Vancouver's soaring property prices sound a warning to Australian markets

Wednesday 25 May 2016
Nic Crowther's picture
Co Editor
The Shaker

As the Federal election slugs out issues such as negative gearing and corporate tax, and Australian house prices continue to rise, spare a thought for those living in New York, London or… Vancouver?



Ah, Vancouver. That idyllic little British Columbian city the west coast of Canada. Almost everyone has heard of the bustling little centre of 600,000 residents, but most people would be hard-pressed to tell you anything about it.



Well, here’s a fun fact: The average price of a dwelling is now almost AU$1.5 million – up around 30% in the last year. That increase was seen across the entire city, and not just the downtown or more desirable addresses.

What will shock most Australians in that the average income of a Vancouver family is barely over AU$70,000 – a fact which makes the city almost uninhabitable for most of its residents.

So, how did this happen?


Vancouver House development


According to BBC’s Business Daily, it all started with a recommendation from The Blackstone Group – the largest landlord in the US – that New York and (quite surprisingly) Vancouver were great places for Chinese investors to park their wealth.

Based on that simple statement a flood of money started pouring into Vancouver’s property market, and the race to join the boom began.



This is important it wasn’t just international investors pushing up the prices. As soon as the locals saw the above-the-odds prices and significant quarterly gains, plenty of Canadians joined the feeding frenzy.

In Vancouver, buyers were also spurred on by British Columbia’s very low property taxes and higher than average income and sales taxes, and this simply added further fuel to the property fire. All of a sudden it was clear that there were multiple triggers encouraging investors to throw as much cash as they could at the market.


Layla Yang Real Estate

It’s a situation in dire need of remedy. Wealth generation is now so centralised that buying property is seen as a faster path to success than starting a business. Thomas Davidoff of the University of British Columbia believes that the city would greatly benefit from greatly increasing property taxes and lowering the cost of doing business.

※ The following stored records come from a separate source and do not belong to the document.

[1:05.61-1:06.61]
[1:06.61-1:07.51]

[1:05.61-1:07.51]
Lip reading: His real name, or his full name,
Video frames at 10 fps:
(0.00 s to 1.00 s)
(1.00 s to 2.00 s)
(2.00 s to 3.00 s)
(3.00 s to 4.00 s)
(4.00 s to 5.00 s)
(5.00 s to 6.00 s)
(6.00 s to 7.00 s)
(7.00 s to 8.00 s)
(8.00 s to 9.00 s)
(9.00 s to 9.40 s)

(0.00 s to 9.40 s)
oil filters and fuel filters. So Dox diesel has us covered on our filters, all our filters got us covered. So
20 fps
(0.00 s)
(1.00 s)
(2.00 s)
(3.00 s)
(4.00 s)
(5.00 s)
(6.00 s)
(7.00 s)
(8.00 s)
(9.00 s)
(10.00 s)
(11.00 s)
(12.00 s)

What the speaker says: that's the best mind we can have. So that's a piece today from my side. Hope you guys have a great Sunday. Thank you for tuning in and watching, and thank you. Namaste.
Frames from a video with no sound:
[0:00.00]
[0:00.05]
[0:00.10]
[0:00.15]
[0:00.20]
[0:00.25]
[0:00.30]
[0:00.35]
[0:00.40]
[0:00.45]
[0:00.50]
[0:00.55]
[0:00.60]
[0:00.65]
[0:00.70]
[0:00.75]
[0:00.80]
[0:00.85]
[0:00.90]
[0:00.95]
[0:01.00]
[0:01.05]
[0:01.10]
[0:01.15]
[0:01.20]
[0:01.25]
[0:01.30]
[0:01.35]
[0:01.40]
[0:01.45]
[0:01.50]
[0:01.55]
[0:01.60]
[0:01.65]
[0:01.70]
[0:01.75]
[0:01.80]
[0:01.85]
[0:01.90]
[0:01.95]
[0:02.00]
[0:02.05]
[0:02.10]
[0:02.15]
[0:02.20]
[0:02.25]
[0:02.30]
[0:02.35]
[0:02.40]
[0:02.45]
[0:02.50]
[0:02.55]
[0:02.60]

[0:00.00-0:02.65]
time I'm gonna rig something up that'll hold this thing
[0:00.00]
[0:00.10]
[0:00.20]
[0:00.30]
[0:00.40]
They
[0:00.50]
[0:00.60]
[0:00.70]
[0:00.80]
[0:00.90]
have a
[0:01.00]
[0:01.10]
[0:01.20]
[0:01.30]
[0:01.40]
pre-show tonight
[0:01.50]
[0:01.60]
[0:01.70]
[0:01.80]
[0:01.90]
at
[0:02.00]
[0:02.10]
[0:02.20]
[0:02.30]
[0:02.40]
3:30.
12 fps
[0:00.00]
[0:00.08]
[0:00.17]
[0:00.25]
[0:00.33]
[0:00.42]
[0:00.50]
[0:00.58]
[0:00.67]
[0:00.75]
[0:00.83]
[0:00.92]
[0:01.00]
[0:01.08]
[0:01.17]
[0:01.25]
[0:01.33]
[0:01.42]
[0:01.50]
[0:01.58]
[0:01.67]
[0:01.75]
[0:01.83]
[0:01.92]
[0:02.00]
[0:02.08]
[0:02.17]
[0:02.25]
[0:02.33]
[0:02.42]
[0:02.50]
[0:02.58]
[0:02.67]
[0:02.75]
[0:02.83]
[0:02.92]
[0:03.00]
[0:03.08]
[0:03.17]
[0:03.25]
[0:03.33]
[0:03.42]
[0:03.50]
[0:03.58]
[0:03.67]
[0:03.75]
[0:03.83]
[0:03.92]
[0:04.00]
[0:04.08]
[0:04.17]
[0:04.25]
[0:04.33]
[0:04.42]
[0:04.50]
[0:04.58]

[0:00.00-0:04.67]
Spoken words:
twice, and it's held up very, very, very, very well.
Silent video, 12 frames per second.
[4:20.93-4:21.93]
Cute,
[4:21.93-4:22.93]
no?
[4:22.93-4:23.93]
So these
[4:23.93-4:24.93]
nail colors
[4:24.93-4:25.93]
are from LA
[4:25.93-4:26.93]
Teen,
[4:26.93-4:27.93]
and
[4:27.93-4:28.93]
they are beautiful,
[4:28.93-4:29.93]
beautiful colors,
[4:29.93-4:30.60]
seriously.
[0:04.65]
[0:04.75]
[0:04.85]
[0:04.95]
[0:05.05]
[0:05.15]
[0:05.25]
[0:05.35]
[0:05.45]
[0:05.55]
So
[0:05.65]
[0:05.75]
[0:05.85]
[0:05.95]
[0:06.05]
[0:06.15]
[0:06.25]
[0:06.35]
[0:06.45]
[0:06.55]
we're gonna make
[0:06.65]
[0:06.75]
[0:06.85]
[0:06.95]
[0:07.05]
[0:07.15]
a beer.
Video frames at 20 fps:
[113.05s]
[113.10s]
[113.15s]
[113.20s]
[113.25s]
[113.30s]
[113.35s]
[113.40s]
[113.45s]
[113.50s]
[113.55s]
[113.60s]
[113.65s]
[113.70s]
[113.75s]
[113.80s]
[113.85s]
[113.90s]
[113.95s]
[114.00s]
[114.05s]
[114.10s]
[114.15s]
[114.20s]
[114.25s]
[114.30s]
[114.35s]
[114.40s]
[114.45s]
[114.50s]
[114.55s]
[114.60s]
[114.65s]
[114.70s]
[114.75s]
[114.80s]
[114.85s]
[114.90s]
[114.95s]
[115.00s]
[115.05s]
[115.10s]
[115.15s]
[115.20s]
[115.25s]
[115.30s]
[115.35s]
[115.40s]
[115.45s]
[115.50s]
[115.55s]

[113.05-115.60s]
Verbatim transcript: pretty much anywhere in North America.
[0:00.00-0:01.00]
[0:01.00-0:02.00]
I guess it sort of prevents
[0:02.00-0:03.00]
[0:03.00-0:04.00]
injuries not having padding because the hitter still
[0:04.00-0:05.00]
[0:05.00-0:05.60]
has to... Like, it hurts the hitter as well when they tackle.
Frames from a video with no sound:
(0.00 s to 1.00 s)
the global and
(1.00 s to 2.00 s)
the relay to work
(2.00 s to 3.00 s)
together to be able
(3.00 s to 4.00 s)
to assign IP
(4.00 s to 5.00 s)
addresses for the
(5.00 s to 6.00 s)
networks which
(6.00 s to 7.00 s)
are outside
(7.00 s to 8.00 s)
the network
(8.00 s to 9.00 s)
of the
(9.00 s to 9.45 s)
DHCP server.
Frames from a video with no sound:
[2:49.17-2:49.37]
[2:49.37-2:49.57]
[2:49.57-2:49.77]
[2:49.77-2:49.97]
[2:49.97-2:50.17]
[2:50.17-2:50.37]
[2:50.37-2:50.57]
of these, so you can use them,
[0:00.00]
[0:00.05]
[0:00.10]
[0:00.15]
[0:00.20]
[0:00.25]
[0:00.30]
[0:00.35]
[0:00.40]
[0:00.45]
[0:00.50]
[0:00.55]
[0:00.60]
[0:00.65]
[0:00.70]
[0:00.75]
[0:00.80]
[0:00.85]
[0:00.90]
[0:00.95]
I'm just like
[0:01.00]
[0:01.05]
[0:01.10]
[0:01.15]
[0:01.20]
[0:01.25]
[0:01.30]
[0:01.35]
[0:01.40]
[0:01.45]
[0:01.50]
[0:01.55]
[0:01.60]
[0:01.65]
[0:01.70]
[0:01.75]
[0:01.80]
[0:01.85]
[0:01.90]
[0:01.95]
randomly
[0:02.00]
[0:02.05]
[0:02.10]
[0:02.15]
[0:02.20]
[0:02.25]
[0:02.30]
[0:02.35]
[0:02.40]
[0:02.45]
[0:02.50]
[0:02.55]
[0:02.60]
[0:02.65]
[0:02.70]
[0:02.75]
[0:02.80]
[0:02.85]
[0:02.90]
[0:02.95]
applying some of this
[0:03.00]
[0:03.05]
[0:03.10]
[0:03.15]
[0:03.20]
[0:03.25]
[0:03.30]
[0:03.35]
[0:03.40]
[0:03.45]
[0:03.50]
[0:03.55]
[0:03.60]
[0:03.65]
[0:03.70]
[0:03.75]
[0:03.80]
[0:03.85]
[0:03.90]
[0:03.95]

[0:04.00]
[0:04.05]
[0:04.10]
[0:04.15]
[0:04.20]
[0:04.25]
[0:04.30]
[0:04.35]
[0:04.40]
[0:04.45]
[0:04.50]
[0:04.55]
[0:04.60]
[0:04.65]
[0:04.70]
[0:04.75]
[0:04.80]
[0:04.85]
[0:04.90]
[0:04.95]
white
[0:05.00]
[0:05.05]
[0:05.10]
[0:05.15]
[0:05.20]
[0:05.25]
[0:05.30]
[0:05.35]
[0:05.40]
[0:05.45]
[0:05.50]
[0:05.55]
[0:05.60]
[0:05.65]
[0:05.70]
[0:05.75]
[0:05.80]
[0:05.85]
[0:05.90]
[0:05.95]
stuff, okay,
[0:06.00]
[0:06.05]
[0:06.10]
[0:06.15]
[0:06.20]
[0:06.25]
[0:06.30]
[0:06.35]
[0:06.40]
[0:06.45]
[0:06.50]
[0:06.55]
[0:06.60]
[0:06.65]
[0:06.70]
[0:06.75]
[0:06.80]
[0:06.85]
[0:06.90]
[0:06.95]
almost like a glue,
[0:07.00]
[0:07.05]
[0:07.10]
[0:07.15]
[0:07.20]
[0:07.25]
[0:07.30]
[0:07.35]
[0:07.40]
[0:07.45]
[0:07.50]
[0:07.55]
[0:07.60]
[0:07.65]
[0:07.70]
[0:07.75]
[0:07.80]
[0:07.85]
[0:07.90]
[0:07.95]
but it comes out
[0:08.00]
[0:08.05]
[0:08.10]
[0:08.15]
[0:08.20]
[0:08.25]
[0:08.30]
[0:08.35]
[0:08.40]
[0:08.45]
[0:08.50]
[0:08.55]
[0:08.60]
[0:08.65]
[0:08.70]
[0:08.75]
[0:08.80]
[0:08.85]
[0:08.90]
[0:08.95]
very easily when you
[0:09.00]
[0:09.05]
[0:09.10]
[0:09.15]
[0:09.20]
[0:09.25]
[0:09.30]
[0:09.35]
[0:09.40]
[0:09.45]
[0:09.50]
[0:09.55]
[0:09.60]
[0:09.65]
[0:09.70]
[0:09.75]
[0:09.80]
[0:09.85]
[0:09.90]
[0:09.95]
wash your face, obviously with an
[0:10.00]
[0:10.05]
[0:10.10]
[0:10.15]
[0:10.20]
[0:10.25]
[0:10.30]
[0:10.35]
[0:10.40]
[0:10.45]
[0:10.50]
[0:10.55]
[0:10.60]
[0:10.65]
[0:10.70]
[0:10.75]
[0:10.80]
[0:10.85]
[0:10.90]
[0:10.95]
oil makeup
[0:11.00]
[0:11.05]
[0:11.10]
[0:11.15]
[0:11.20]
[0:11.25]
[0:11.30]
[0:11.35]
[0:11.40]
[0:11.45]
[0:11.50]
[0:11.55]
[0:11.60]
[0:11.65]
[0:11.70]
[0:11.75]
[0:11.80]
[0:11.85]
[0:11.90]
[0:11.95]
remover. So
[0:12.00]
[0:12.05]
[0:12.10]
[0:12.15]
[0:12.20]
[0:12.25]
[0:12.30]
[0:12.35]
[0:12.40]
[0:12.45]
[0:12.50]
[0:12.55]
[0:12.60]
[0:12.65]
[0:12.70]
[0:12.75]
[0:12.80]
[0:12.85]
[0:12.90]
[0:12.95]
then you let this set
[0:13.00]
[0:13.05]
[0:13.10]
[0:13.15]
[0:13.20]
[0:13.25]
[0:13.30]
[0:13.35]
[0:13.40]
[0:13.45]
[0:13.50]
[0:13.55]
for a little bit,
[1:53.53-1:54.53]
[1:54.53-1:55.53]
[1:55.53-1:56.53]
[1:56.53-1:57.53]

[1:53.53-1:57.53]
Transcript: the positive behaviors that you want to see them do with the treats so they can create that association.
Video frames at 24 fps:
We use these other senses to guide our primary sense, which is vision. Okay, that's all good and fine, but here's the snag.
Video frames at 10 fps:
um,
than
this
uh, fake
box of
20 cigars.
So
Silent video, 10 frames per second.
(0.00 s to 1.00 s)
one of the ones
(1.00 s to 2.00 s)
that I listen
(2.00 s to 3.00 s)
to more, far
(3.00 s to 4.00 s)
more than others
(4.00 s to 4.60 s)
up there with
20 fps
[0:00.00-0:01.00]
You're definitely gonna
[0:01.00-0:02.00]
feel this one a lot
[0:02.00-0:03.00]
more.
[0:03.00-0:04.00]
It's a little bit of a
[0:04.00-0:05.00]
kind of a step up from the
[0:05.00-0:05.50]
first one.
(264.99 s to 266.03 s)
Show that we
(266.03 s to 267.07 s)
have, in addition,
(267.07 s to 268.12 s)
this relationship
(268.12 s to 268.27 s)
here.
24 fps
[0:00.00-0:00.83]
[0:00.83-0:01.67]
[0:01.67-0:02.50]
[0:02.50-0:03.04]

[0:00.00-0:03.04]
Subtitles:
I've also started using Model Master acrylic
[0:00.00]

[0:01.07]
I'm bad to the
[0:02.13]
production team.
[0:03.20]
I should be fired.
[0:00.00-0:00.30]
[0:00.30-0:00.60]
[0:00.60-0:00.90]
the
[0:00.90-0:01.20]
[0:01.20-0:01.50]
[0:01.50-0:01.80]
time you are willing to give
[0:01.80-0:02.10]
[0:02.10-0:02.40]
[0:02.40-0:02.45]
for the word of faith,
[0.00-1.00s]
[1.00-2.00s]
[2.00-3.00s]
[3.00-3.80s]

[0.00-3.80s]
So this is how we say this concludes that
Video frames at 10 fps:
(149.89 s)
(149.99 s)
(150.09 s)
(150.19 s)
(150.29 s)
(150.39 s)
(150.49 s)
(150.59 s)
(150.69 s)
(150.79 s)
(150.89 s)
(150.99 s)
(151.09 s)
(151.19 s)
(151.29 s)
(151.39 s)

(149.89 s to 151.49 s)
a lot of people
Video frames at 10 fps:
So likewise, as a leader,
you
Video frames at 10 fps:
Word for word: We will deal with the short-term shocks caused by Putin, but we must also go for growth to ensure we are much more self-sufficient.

This strategy would have a two-fold effect in that it would stimulate the economy to create new business and products and rapidly reduce the cost of housing to ensure that the local community is able to participate in home ownership.



As we grind through the third week of a seemingly endless campaign, it’s not difficult to make the leap between the experience of Vancouver and our domestic discussions around negative gearing and housing affordability.

Perhaps in the weeks to come there will be room for more substantive discussions between the major parties around this issue.